Oct. 9, 2015
U.S. House Puts Oil Industry Ahead of Consumers by Voting to Lift Oil Export Ban
Statement of Tyson Slocum, Director, Public Citizen’s Energy Program
Note: Today, the U.S. House of Representatives approved a bill to lift the country’s four-decade-old crude oil export ban. Tyson Slocum, director of Public Citizen’s Energy Program, has testified (PDF) before the House Small Business Committee on why lifting the ban would be harmful.
Today, the House dealt a setback to American consumers and our environment. Lifting the four-decade-old crude oil export ban means that consumers will see higher prices at the pump while the oil industry will see increased profits in their pockets.
The oil industry has led an expensive media and lobbying campaign persuading House lawmakers to repeal the limit on exporting U.S.-produced crude.

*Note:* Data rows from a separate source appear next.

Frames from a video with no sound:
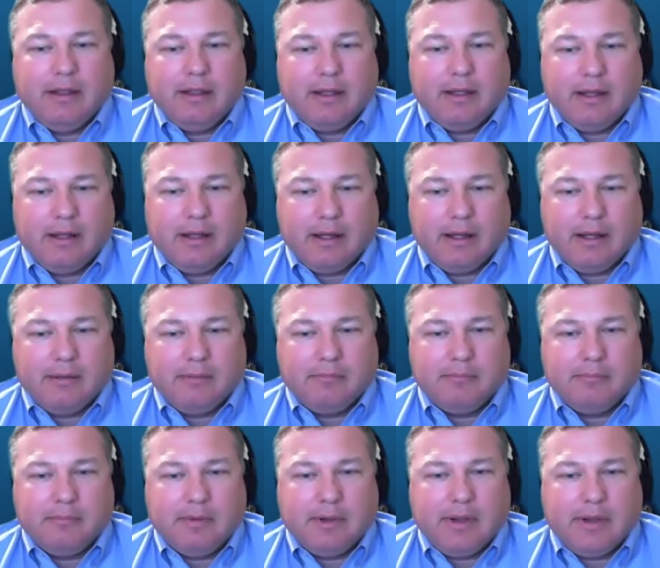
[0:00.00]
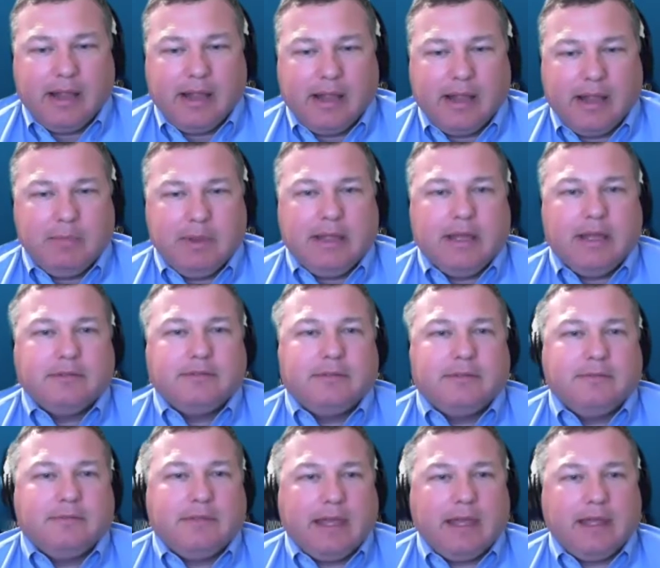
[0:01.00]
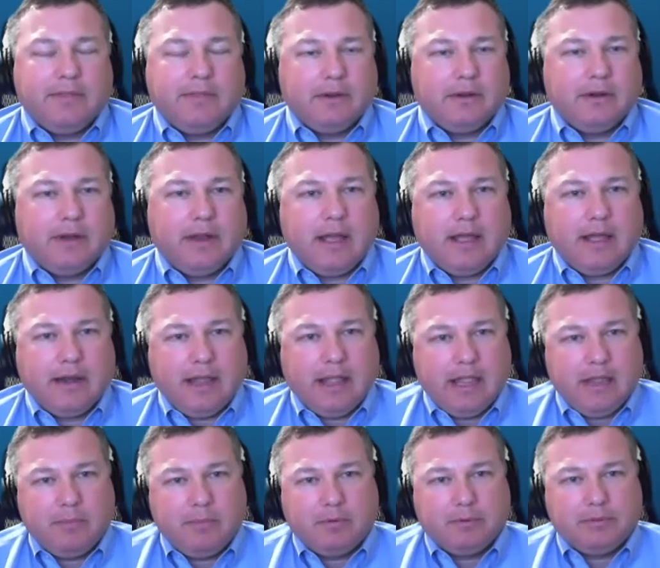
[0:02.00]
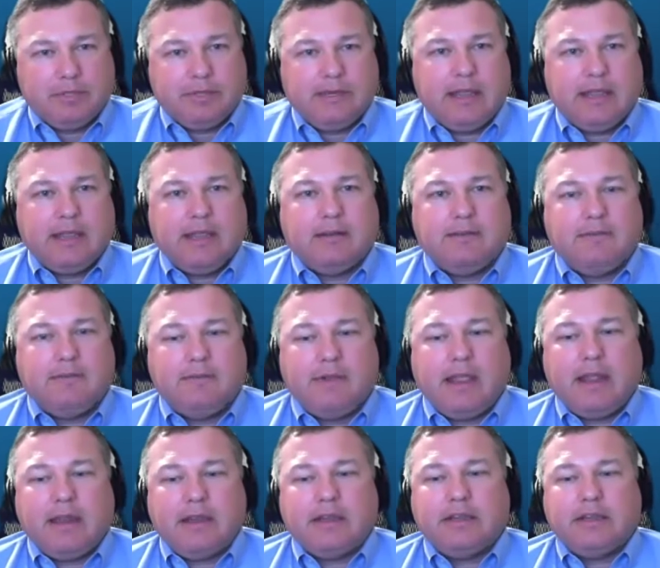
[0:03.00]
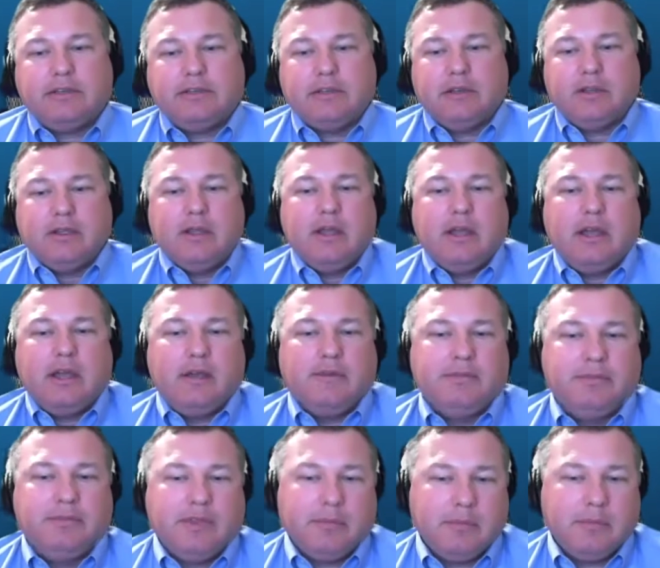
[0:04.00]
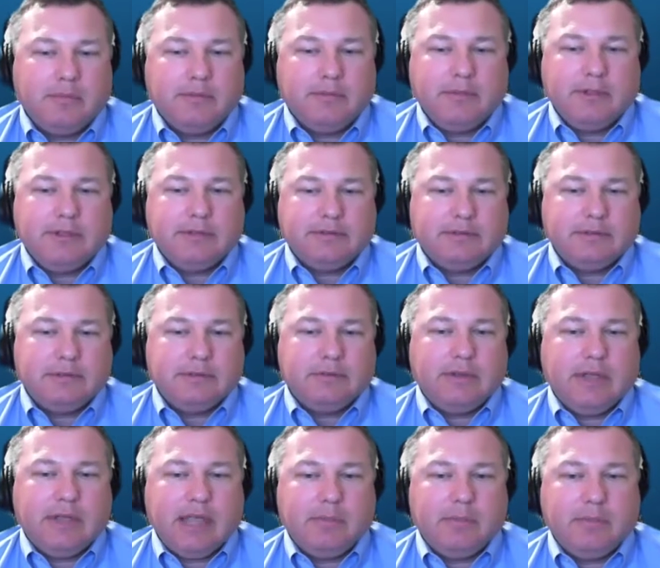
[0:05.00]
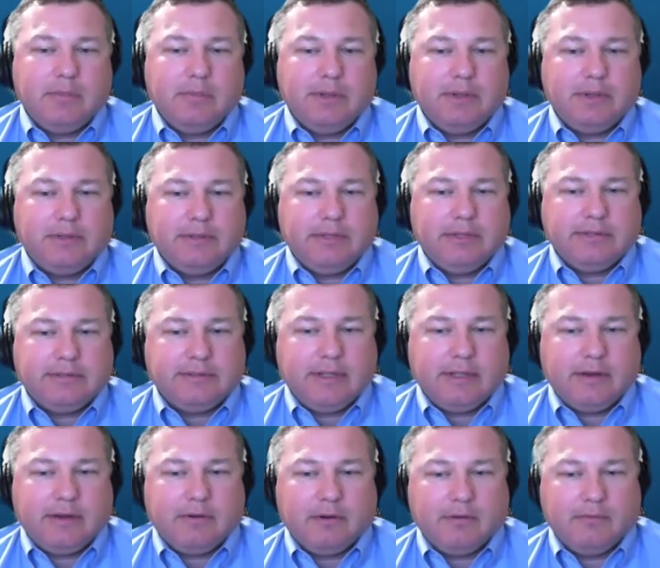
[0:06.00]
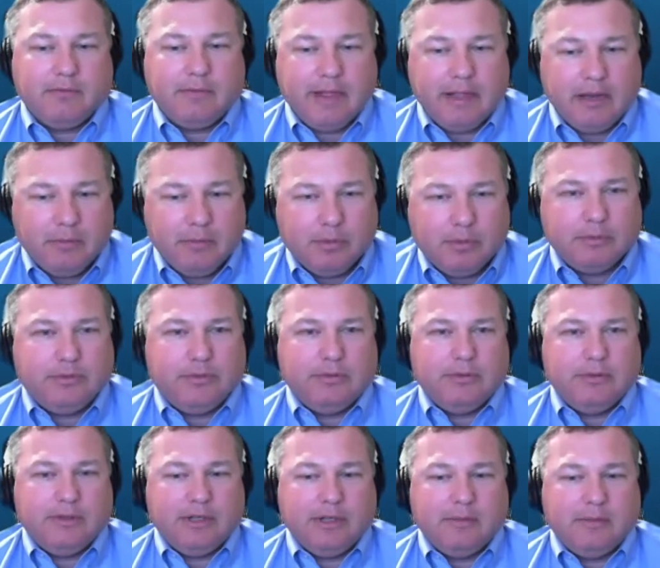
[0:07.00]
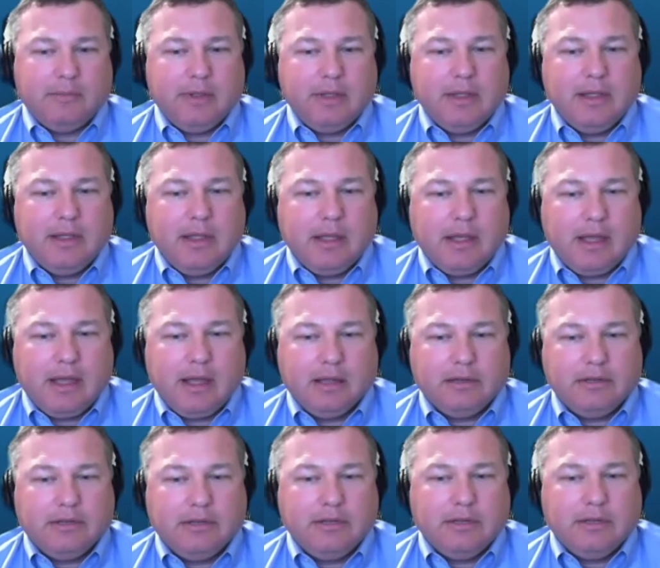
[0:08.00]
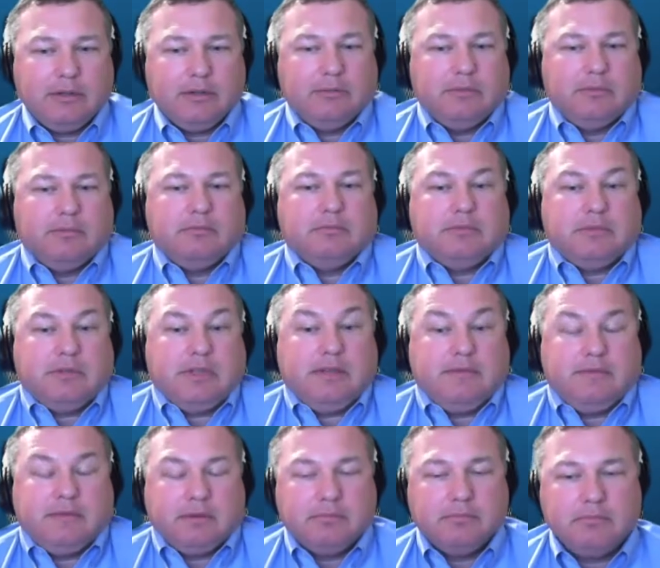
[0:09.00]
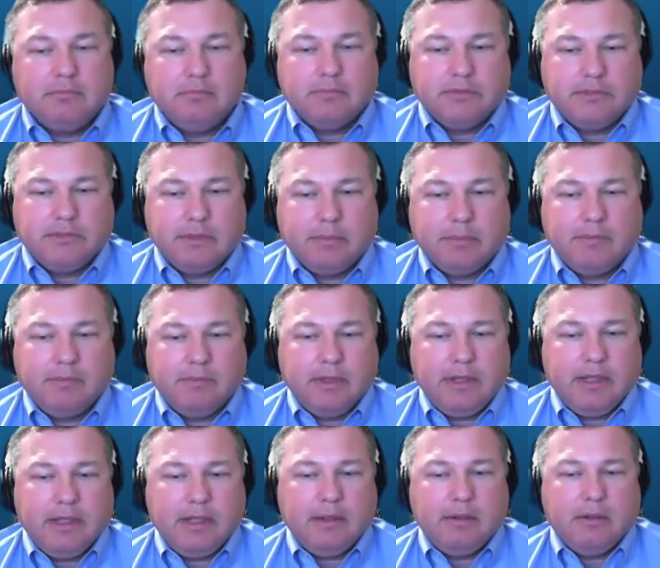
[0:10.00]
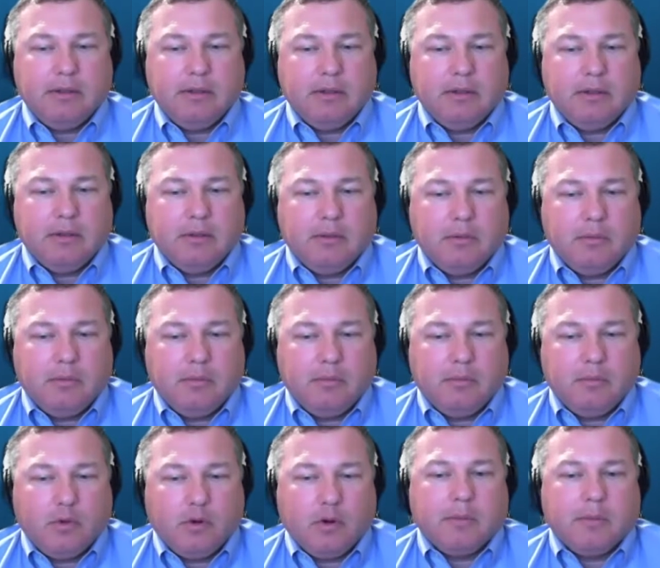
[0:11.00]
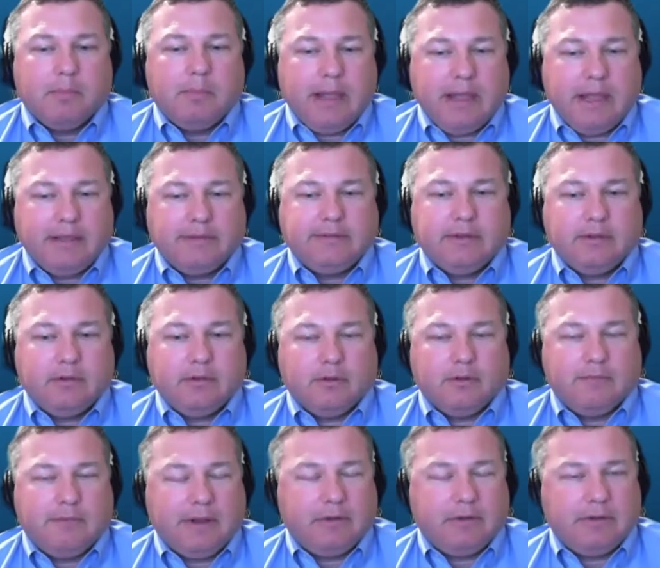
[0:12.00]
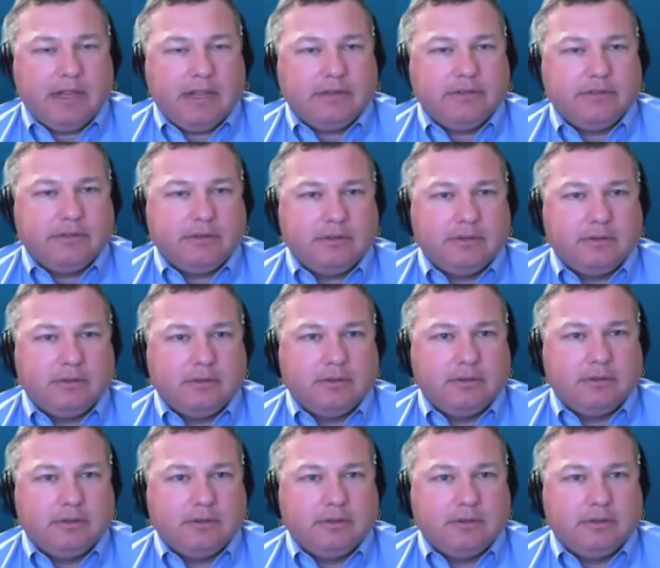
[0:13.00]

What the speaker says: Uh, and because of that, they're not able to take advantage of some of these new capabilities that are available to them to do even some of the more basic or foundational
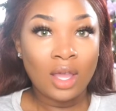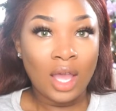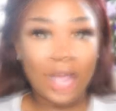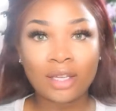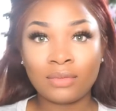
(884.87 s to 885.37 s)

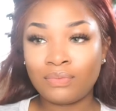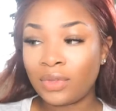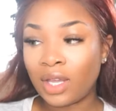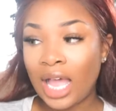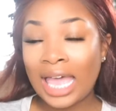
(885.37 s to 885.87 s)

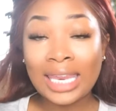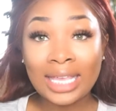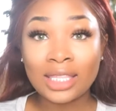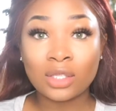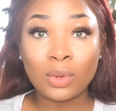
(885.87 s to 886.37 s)
I
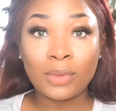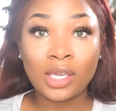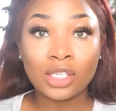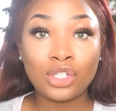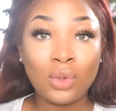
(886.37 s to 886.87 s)
like this one
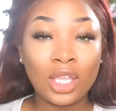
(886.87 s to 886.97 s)
because you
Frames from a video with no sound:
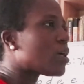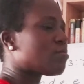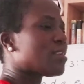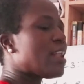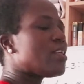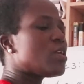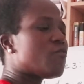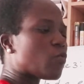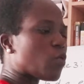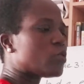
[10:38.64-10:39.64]
especially
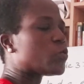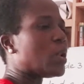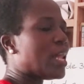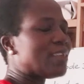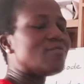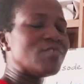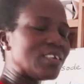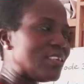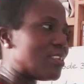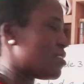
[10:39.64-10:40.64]
if you want to learn
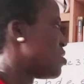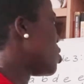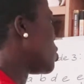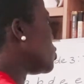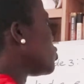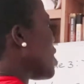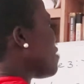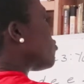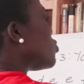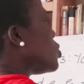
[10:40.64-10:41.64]
reading, you
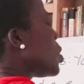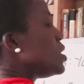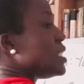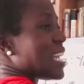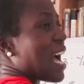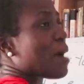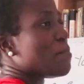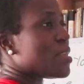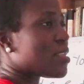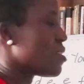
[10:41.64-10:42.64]
have to know the
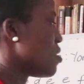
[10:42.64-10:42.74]
ami.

Their reason for seeking the law’s repeal is simple: The ban confines oil producers’ ability to sell their product for higher prices to foreign markets.
The industry has claimed that repealing the ban is necessary because oil market dynamics have changed since the law was adopted; that allowing exports would lower gasoline prices for Americans; and that exports could provide geopolitical benefits for American national security and our economy. In fact, none of these things would happen if oil exports were permitted.
Instead, lifting the export ban would erode domestic surplus stockpiles and allow domestic oil producers to sell oil overseas for higher prices than what they charge in the U.S. This would result in higher gasoline prices for U.S. motorists and small businesses. Furthermore, ending the oil export ban would do little to advance perceived U.S. geopolitical interests towards Russia, China and elements of the Middle East without simultaneously impacting energy supplies and prices in the U.S. market.